[Opening RECORDS FOR THIS TASK section]

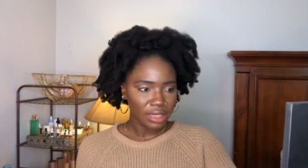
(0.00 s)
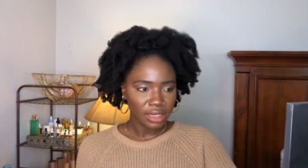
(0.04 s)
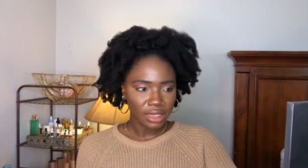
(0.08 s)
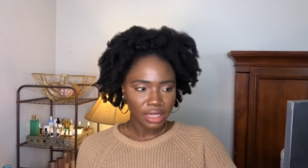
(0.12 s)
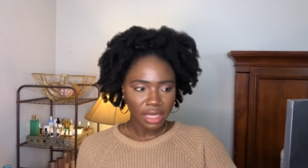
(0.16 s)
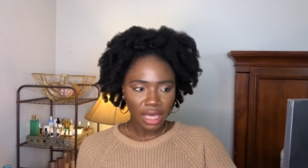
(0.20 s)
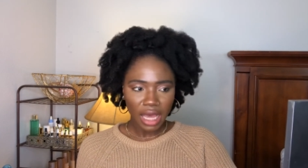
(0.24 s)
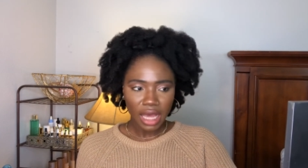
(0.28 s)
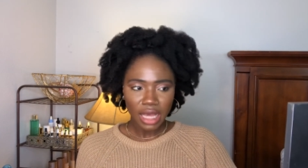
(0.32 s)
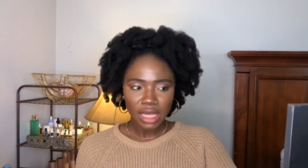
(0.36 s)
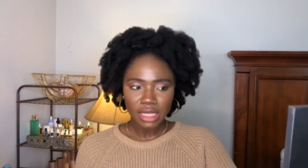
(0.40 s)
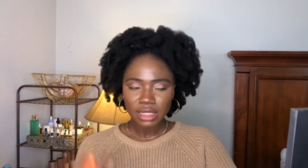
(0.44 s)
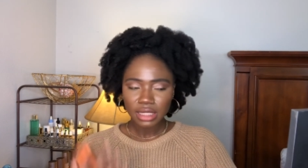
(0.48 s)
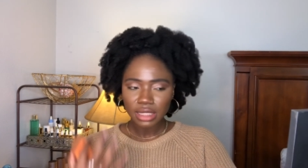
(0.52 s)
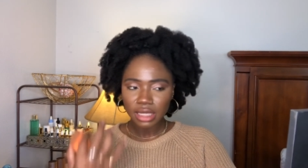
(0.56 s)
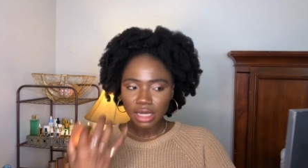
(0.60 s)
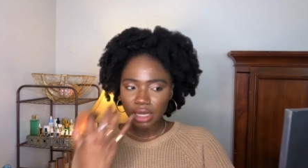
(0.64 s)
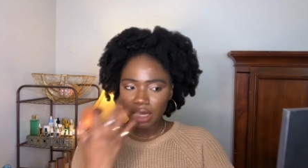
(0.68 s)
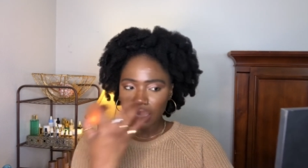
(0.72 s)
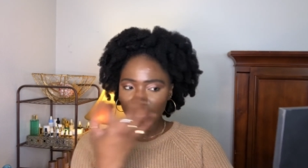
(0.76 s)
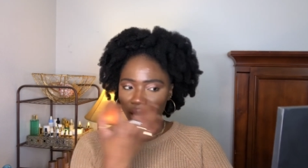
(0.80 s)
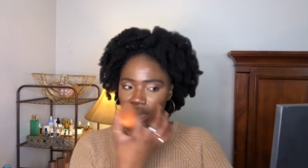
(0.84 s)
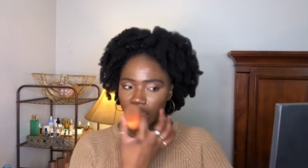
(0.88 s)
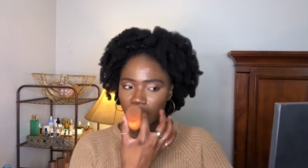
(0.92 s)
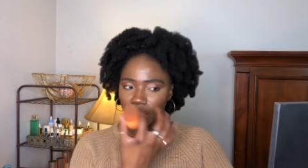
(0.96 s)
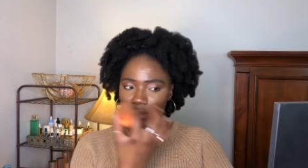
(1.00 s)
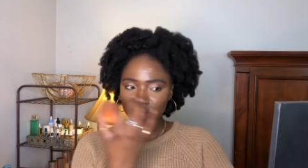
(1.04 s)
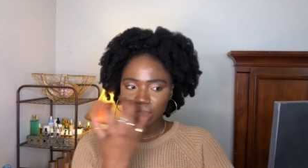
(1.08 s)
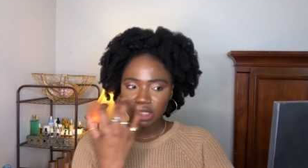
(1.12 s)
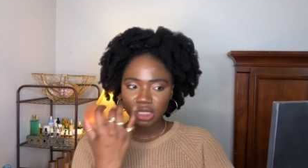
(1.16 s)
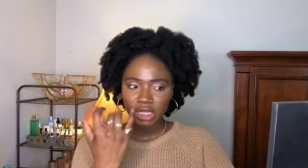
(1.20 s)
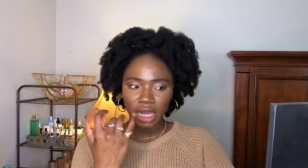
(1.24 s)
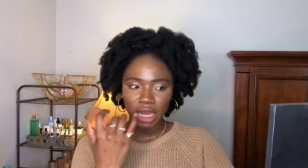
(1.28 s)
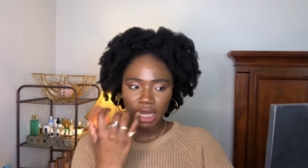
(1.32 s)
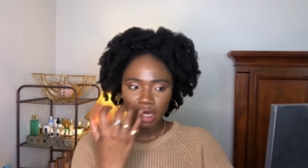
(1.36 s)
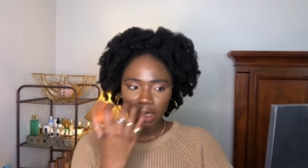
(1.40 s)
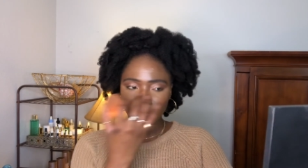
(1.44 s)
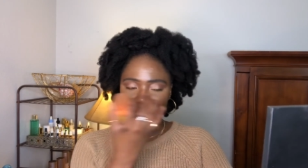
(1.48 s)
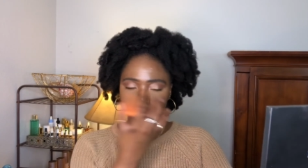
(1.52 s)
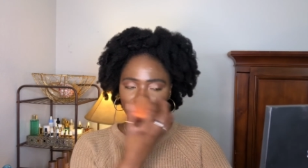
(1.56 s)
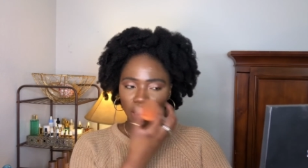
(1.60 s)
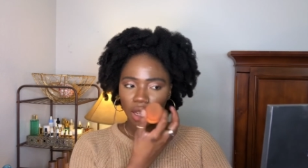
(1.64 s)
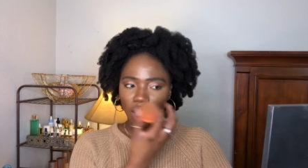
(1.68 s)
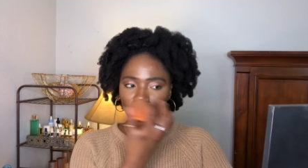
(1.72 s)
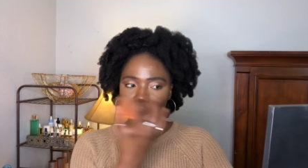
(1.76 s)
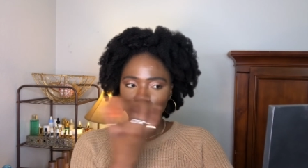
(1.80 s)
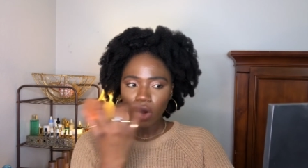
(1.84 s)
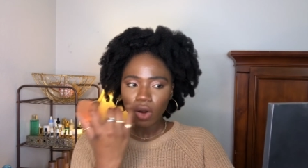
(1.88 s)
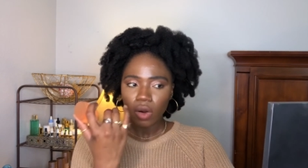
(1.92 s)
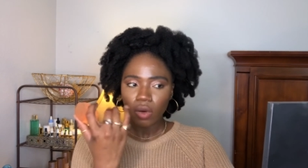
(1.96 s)
Yes, I am shiny
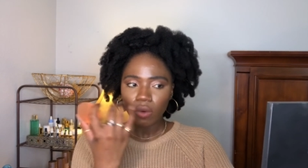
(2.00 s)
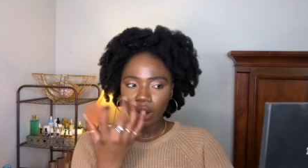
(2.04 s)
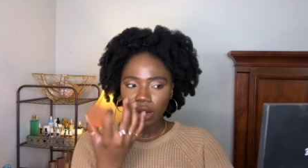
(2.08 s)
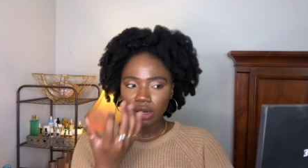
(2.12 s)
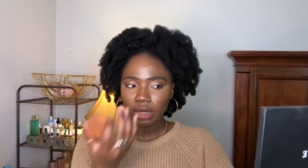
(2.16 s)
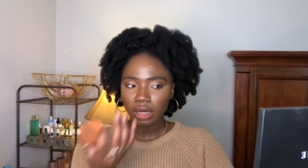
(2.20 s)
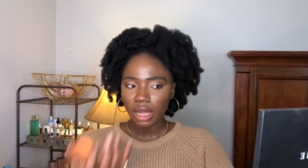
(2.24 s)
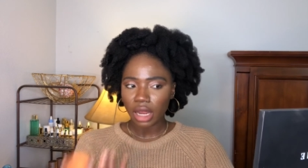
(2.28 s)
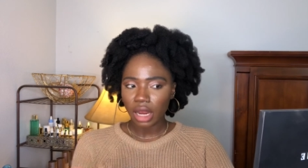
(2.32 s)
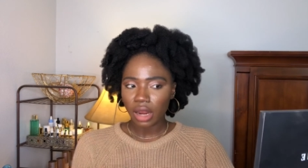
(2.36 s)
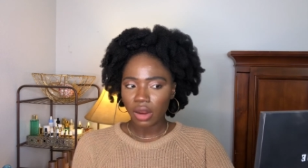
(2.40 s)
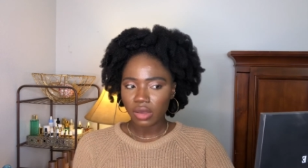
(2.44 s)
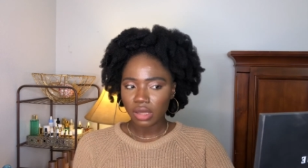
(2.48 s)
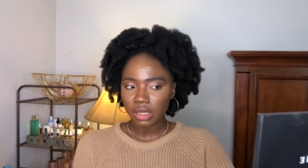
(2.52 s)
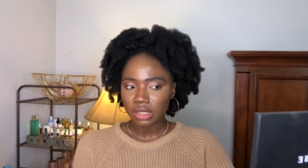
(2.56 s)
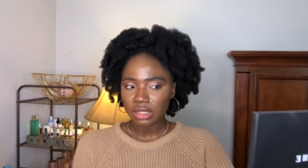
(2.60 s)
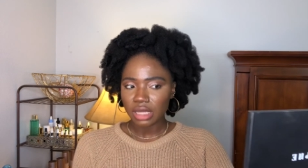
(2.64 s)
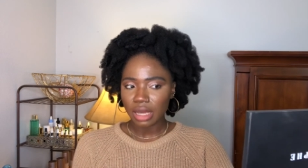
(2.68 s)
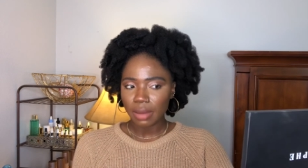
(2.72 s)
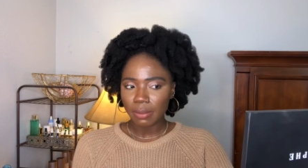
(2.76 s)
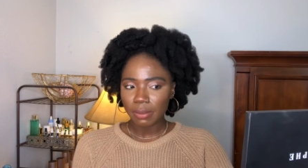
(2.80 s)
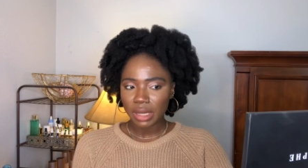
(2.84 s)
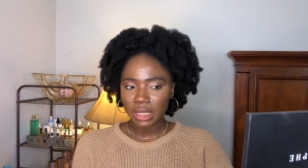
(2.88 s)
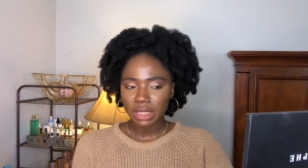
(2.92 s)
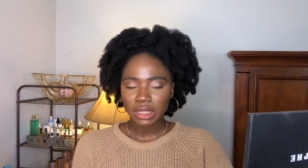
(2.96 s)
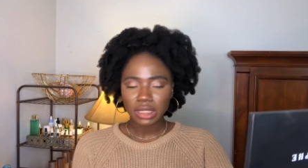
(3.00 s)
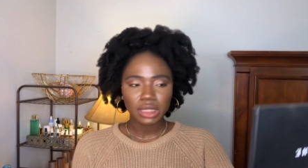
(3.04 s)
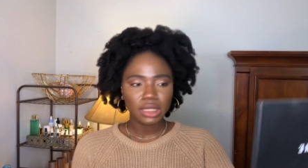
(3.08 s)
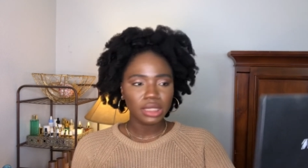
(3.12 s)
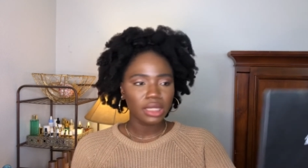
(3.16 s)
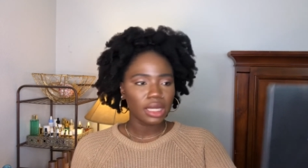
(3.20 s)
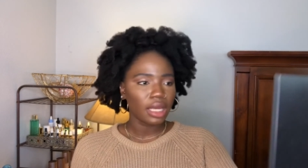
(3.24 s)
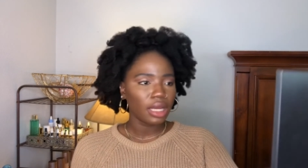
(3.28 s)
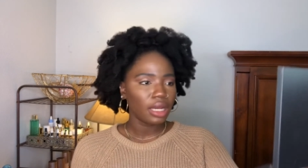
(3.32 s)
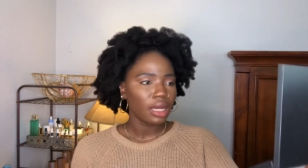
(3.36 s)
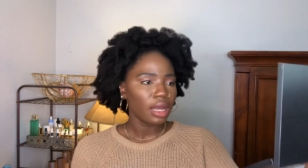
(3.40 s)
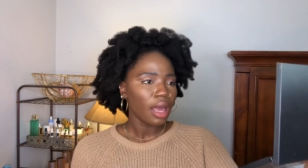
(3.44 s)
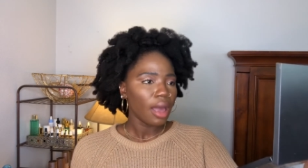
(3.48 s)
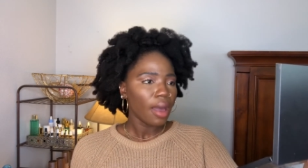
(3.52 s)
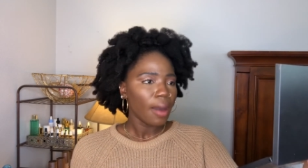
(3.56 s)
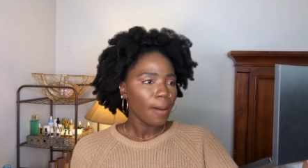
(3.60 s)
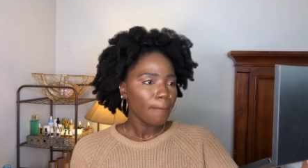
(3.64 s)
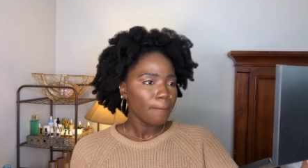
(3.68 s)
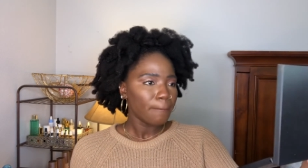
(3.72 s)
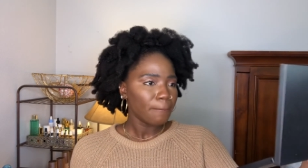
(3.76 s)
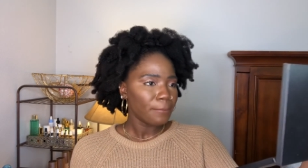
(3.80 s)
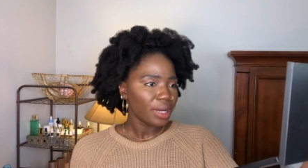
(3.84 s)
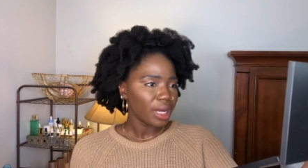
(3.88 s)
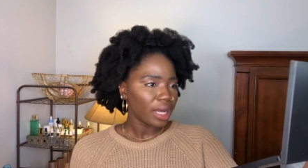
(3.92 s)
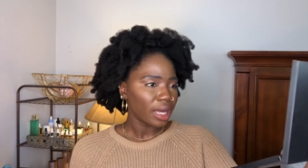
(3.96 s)
around the areas I mentioned,
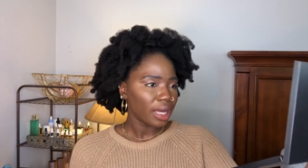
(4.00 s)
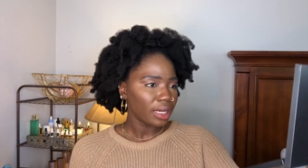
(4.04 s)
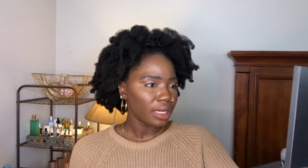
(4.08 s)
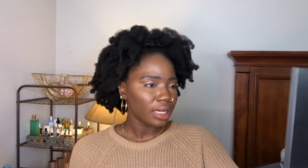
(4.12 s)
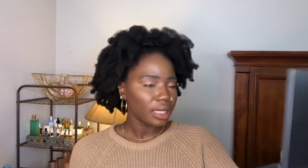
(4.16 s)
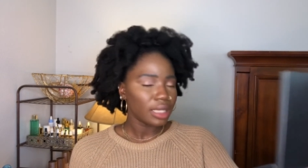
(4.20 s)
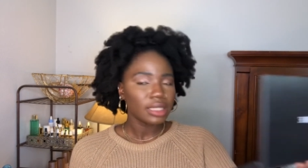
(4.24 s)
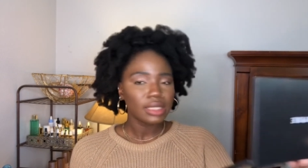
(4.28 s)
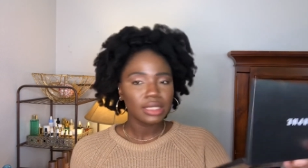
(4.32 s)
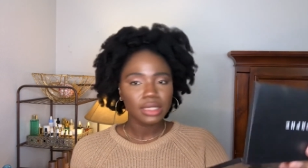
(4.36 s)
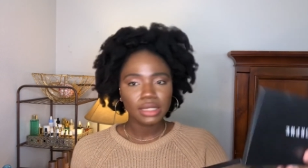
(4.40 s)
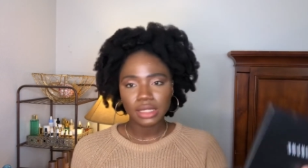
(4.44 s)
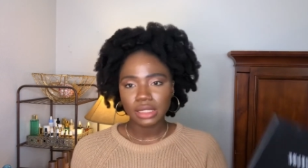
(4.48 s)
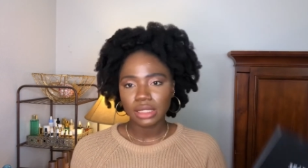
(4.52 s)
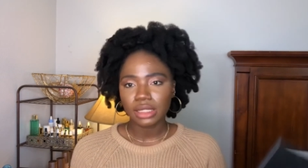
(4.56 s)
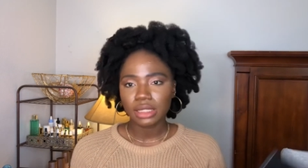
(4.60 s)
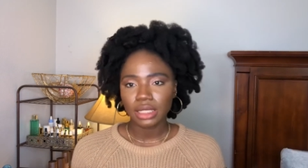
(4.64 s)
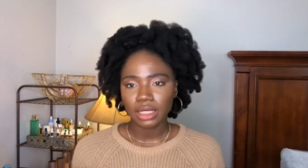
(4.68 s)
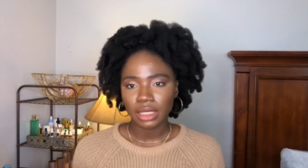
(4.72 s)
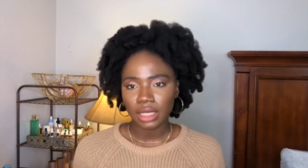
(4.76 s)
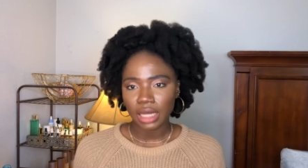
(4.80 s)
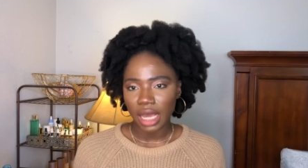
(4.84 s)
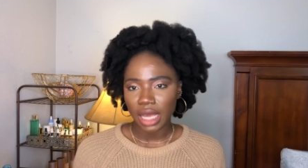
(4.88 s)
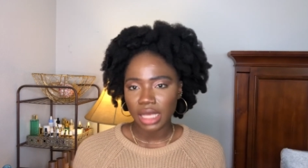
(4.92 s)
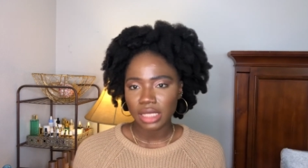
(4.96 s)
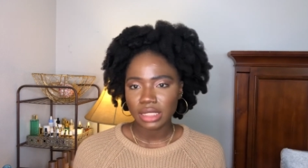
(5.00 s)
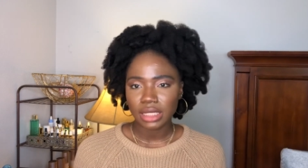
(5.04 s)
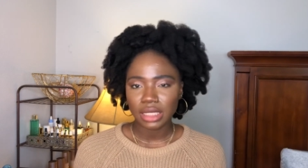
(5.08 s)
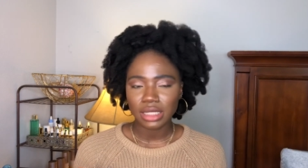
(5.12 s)
but it still looked nice.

[Closing RECORDS FOR THIS TASK section]

*EXERCISE*.
What is needed is a verbatim copy of the entries, leaving out any pictures.

*ANSWER FOR THE TASK*.
(0.00 s)
(0.04 s)
(0.08 s)
(0.12 s)
(0.16 s)
(0.20 s)
(0.24 s)
(0.28 s)
(0.32 s)
(0.36 s)
(0.40 s)
(0.44 s)
(0.48 s)
(0.52 s)
(0.56 s)
(0.60 s)
(0.64 s)
(0.68 s)
(0.72 s)
(0.76 s)
(0.80 s)
(0.84 s)
(0.88 s)
(0.92 s)
(0.96 s)
(1.00 s)
(1.04 s)
(1.08 s)
(1.12 s)
(1.16 s)
(1.20 s)
(1.24 s)
(1.28 s)
(1.32 s)
(1.36 s)
(1.40 s)
(1.44 s)
(1.48 s)
(1.52 s)
(1.56 s)
(1.60 s)
(1.64 s)
(1.68 s)
(1.72 s)
(1.76 s)
(1.80 s)
(1.84 s)
(1.88 s)
(1.92 s)
(1.96 s)
Yes, I am shiny
(2.00 s)
(2.04 s)
(2.08 s)
(2.12 s)
(2.16 s)
(2.20 s)
(2.24 s)
(2.28 s)
(2.32 s)
(2.36 s)
(2.40 s)
(2.44 s)
(2.48 s)
(2.52 s)
(2.56 s)
(2.60 s)
(2.64 s)
(2.68 s)
(2.72 s)
(2.76 s)
(2.80 s)
(2.84 s)
(2.88 s)
(2.92 s)
(2.96 s)
(3.00 s)
(3.04 s)
(3.08 s)
(3.12 s)
(3.16 s)
(3.20 s)
(3.24 s)
(3.28 s)
(3.32 s)
(3.36 s)
(3.40 s)
(3.44 s)
(3.48 s)
(3.52 s)
(3.56 s)
(3.60 s)
(3.64 s)
(3.68 s)
(3.72 s)
(3.76 s)
(3.80 s)
(3.84 s)
(3.88 s)
(3.92 s)
(3.96 s)
around the areas I mentioned,
(4.00 s)
(4.04 s)
(4.08 s)
(4.12 s)
(4.16 s)
(4.20 s)
(4.24 s)
(4.28 s)
(4.32 s)
(4.36 s)
(4.40 s)
(4.44 s)
(4.48 s)
(4.52 s)
(4.56 s)
(4.60 s)
(4.64 s)
(4.68 s)
(4.72 s)
(4.76 s)
(4.80 s)
(4.84 s)
(4.88 s)
(4.92 s)
(4.96 s)
(5.00 s)
(5.04 s)
(5.08 s)
(5.12 s)
but it still looked nice.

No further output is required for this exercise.